The health ministry said acute diarrhoea has been affecting Indigenous people for many years, indicating the territories’ low levels of health and development. Among 34 Indigenous health districts, the Tapajós has the third-worst levels of diarrhoeal disease, behind only the Yanomami and the Solimões regions, in northern Brazil close to the borders of Peru.
“In the third millennium, losing a child for something as silly as diarrhoea – something that could have been prevented – can’t be accepted, can’t be normalised,” said Scannavino.
Along with environmental destruction, malaria has also risen around the Tapajós region, according to the health ministry. In 2022, the infection affected 4,687 people, the highest figure in a decade. Research had shown that Amazon deforestation increases the transmission of malaria, and recent evidence suggests the disease appears near mining sites, where wildcat miners clear the forest and leave pools in the soil, making it easier for mosquitoes to breed.
In 2021, illegal mining and deforestation were so intense that they changed the water colour of the Tapajós basin, as a police investigation found. “These people lived by a river known for its green and crystalline waters, but today it is muddy – mainly due to gold mining,” said Scannavino, who added that urbanisation moved faster through the region than sanitation.
Illegal mining is contaminating not only the Tapajós River but its riverside and Indigenous communities. Paulo Basta, a researcher from Brazil’s Fiocruz biomedical research institute, led a series of studies that found mercury levels above safe thresholds in Indigenous people.
“The material we have so far is unequivocal evidence of the negative impacts caused by the indiscriminate use of mercury by mining activity,” he said.

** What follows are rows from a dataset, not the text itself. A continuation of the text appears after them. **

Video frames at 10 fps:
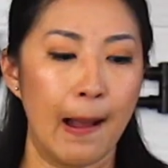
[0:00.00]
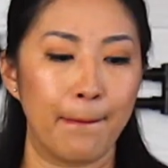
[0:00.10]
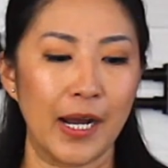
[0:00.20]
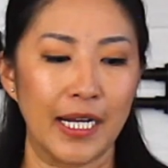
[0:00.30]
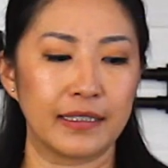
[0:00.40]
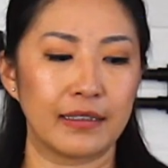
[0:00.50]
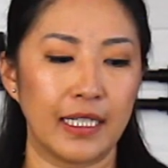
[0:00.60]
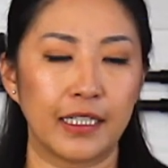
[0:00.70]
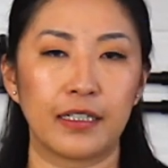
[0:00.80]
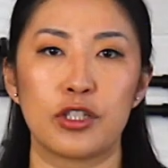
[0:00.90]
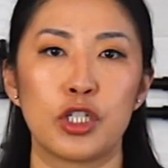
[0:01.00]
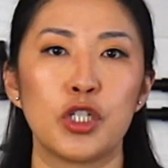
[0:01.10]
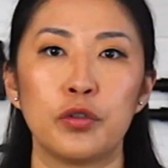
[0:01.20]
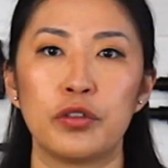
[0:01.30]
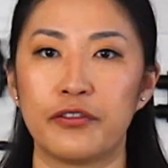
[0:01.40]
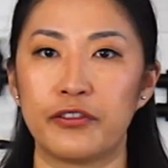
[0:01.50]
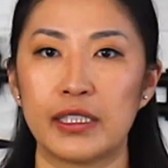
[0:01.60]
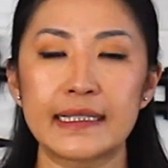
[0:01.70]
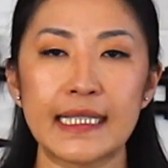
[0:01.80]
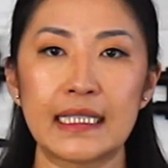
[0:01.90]
but like 2
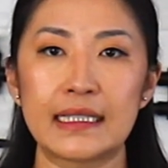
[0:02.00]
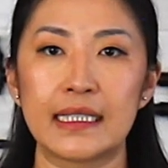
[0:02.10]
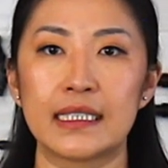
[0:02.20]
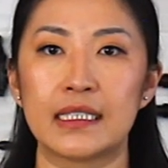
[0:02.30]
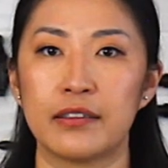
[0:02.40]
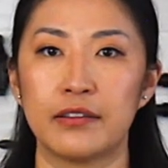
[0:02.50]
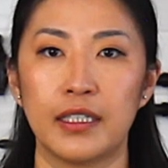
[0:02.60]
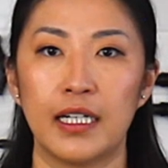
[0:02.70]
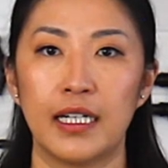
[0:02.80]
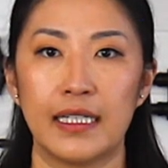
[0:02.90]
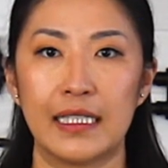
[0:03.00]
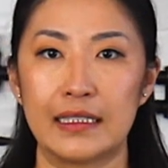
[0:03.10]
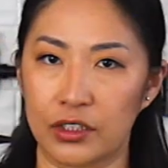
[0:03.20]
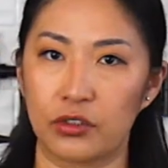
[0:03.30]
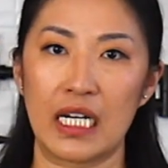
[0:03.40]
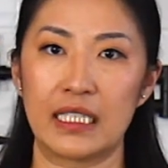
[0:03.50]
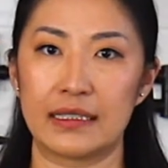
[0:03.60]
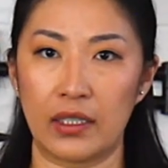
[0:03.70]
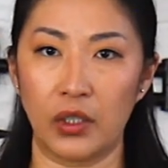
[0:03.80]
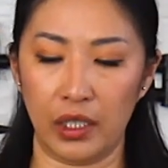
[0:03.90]
different sizes is great
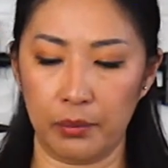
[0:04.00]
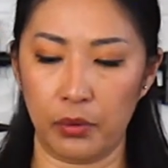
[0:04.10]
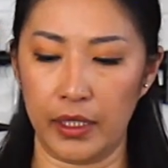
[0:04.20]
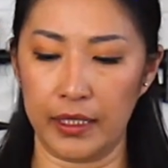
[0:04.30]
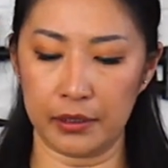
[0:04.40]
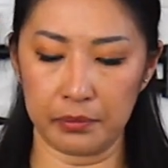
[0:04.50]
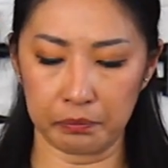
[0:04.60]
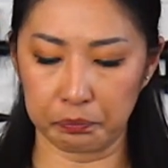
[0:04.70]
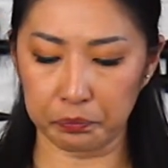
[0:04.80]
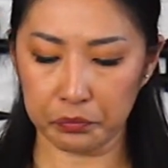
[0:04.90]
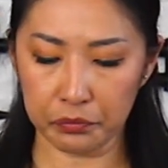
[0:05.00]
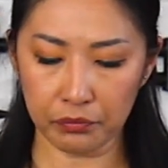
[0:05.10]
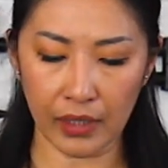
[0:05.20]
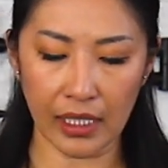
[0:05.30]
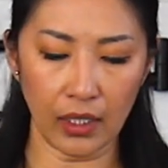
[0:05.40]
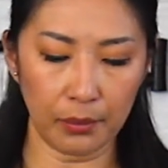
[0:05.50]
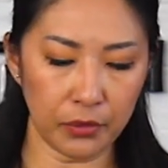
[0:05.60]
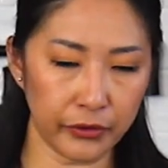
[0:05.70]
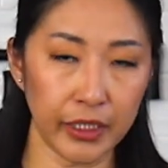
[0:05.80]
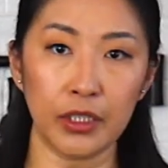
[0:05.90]
starting point.
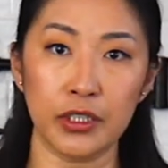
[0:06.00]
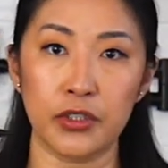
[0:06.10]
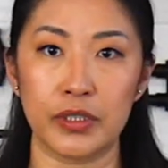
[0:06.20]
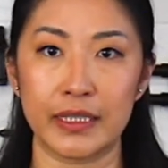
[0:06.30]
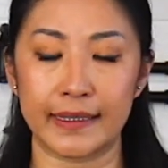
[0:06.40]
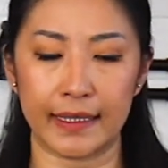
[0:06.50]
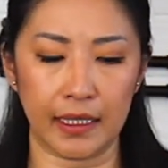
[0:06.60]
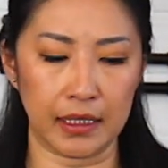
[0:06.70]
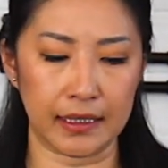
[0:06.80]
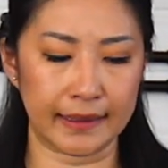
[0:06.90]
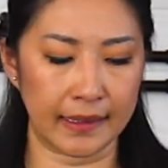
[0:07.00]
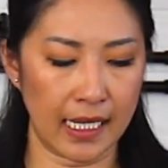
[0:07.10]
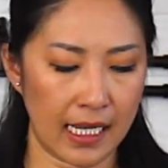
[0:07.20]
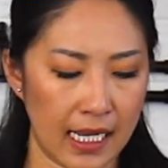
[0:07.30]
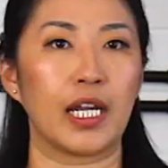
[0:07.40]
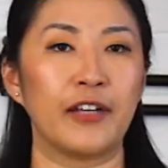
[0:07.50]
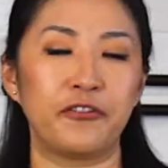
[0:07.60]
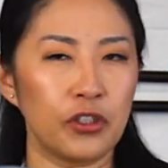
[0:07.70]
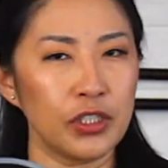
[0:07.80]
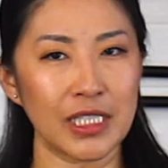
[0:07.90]
Moving on to the skillets.
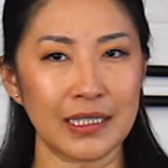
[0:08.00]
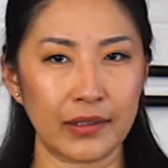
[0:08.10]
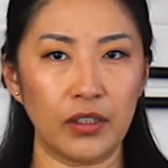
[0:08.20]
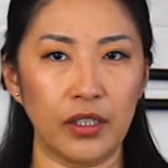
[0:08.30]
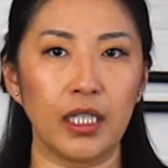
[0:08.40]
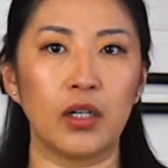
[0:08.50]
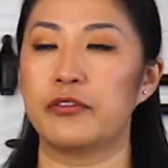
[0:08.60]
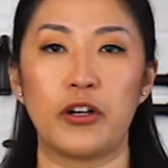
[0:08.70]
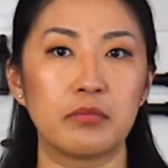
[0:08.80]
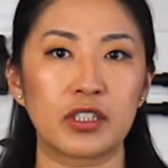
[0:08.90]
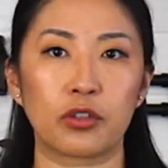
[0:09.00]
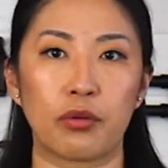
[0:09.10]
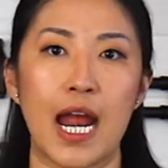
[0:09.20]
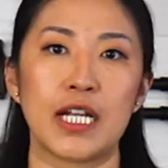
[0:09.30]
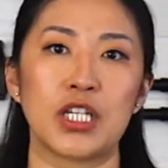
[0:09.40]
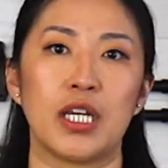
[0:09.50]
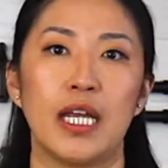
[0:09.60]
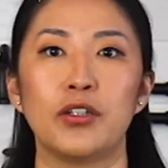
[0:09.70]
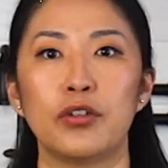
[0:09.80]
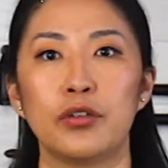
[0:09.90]
If you're just starting from scratch
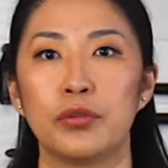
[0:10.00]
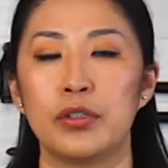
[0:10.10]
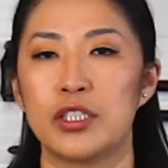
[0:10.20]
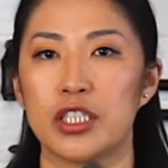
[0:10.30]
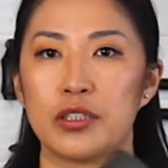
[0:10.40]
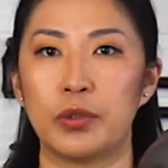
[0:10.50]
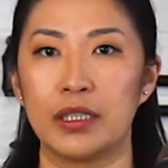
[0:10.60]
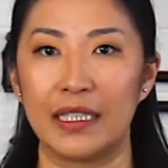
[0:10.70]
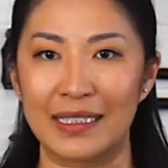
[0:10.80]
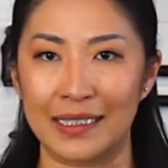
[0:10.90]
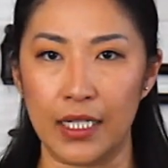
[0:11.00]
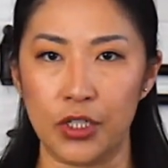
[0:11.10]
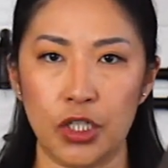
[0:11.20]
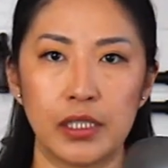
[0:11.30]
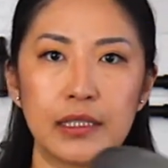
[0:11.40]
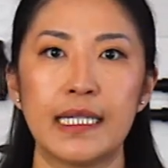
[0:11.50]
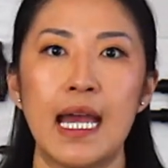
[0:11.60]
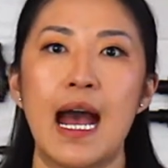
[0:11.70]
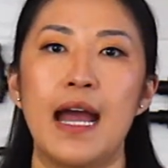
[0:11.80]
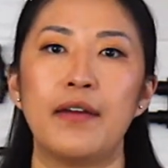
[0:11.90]
and you just want essentials,
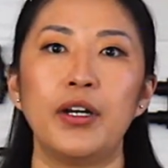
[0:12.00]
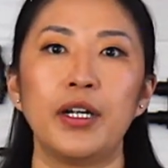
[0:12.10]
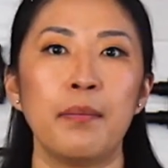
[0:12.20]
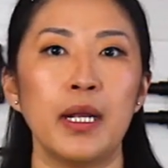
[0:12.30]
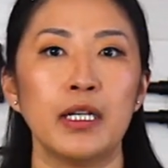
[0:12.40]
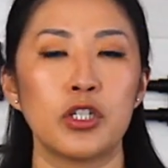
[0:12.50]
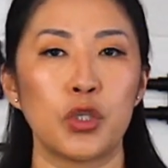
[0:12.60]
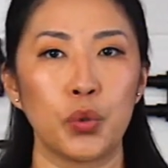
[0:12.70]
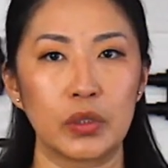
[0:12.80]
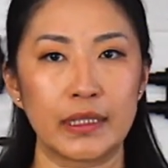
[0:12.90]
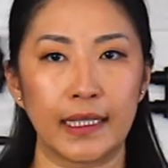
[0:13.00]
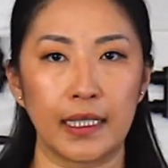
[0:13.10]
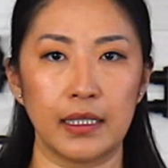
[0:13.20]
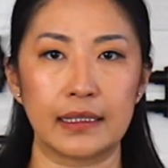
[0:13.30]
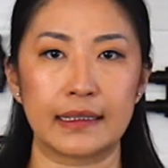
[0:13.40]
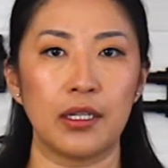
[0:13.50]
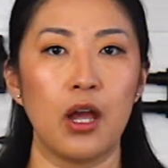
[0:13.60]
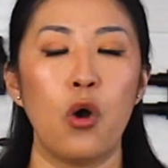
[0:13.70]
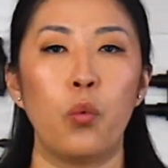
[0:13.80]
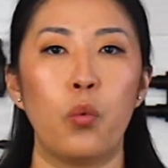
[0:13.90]
I recommend 2 skillets.
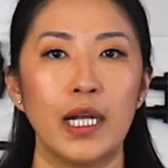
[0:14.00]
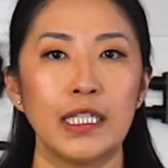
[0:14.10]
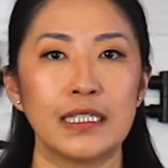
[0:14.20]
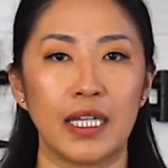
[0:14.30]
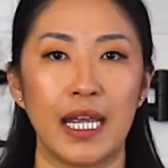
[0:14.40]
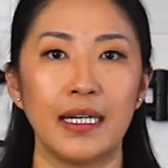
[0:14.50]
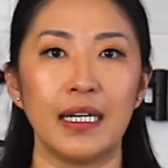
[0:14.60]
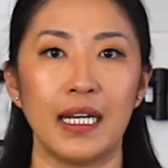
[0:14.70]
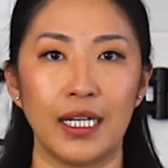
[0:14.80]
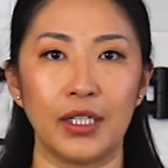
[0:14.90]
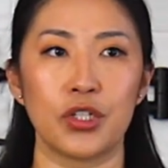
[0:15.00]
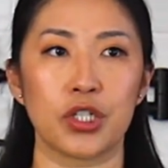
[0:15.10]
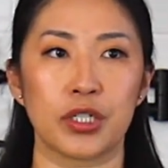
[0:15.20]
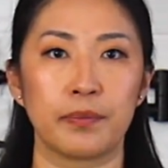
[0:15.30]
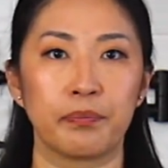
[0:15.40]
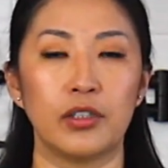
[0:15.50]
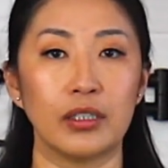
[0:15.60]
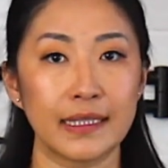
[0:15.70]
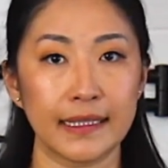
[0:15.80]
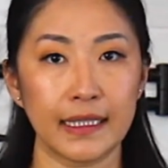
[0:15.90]
One 10-inch
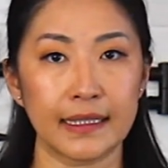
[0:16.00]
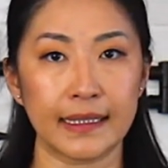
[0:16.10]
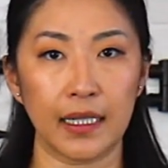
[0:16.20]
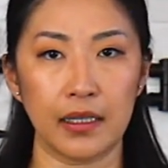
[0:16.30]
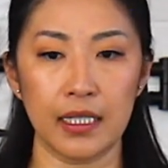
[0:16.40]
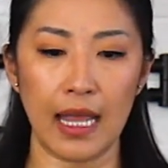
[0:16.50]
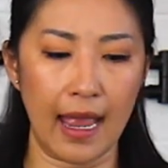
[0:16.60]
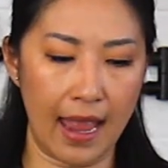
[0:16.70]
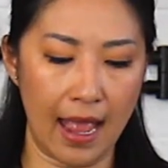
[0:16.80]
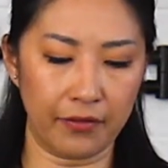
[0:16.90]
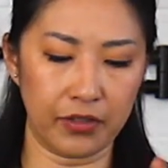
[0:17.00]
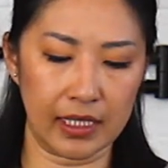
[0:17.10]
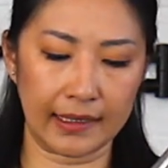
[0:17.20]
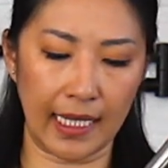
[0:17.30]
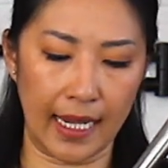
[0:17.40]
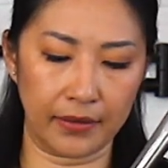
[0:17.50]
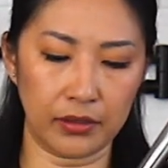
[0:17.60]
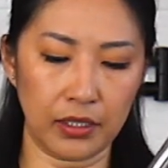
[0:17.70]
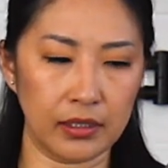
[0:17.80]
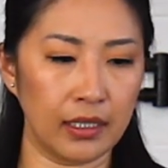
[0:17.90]
non-stick skillet. I have this
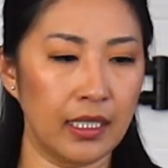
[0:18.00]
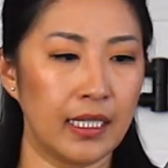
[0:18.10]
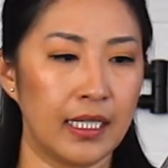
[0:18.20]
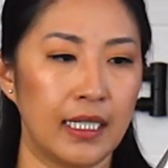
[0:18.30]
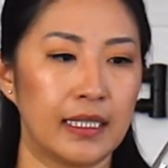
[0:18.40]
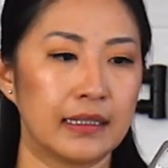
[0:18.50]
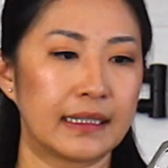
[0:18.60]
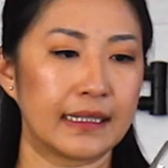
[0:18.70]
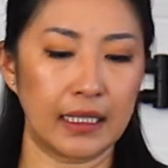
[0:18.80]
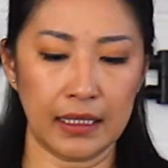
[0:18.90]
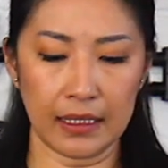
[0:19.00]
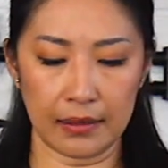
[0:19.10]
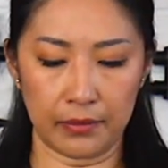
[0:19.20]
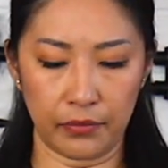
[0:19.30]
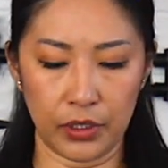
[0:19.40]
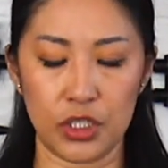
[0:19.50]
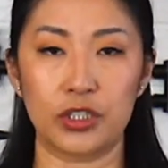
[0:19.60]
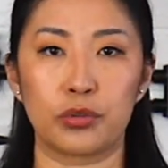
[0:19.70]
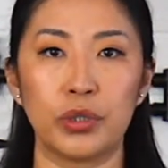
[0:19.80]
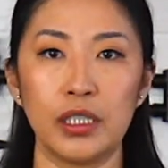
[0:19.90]
Anulon skillet, which
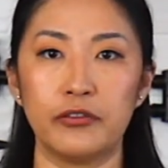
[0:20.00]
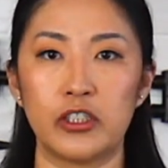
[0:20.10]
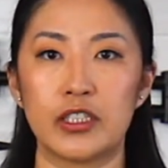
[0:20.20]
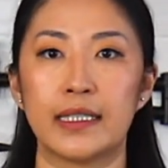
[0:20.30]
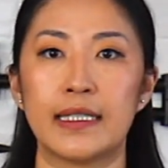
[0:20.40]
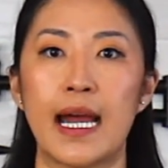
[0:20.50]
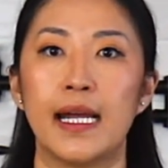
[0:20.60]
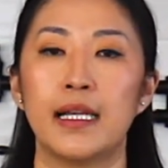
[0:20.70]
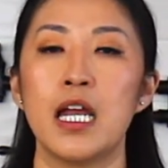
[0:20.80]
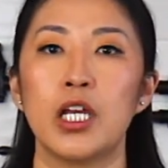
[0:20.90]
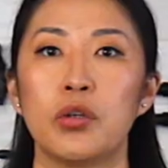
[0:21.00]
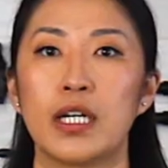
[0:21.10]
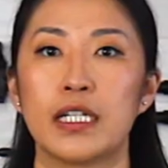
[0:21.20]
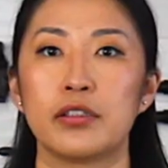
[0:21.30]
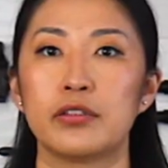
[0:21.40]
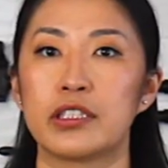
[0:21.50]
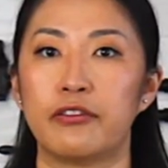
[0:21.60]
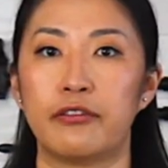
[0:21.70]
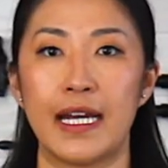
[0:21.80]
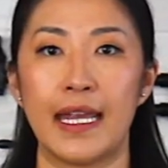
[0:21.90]
is really versatile. You can use
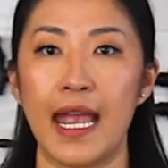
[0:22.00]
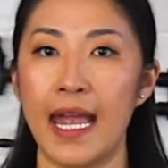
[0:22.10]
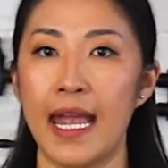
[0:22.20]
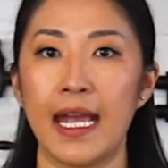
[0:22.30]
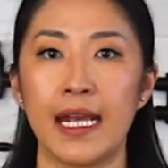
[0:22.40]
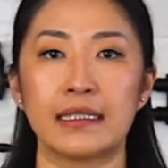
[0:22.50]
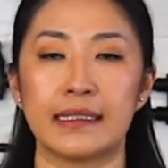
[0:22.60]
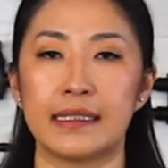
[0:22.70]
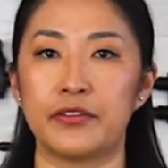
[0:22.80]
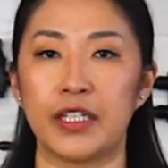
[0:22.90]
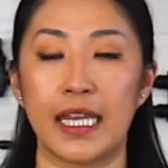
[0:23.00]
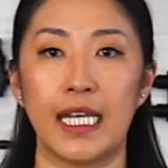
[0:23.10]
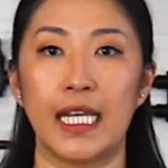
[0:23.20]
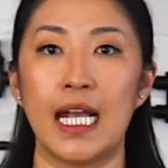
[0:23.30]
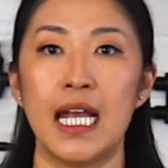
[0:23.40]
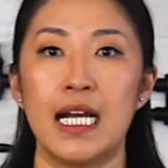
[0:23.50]
fry eggs and everything.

His team also found neurological disabilities in people with high levels of mercury. They will now investigate the rising number of children born with congenital malformations in the region, following Indigenous women from pregnancy until their children are two years old.
The work has attracted the attention of Kunihiko Yoshida, a lawyer and professor at Hokkaido University in Japan, who visited Sawré Muybu in March and is tracing cases of Minamata disease around the world.

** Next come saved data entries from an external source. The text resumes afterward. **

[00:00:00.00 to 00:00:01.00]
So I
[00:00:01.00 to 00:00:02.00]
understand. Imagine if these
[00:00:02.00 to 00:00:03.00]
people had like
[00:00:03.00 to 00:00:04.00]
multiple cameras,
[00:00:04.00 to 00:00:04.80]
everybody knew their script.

The disease is a severe form of mercury poisoning that gained recognition in the late 1950s after a plant discharged contaminants into streams, contaminating fish that was later eaten by the population of the Japanese city of Minamata. Yoshida’s plan is to set up an international alliance to support victims, some of whom potentially will come from the Amazon.
“We have the negative legacy about the Minamata disease, but our knowledge might be helpful,” Yoshida said. “In the Amazon, I guess that the closer an Indigenous community is to illegal mining sites, the more serious their symptoms might be.”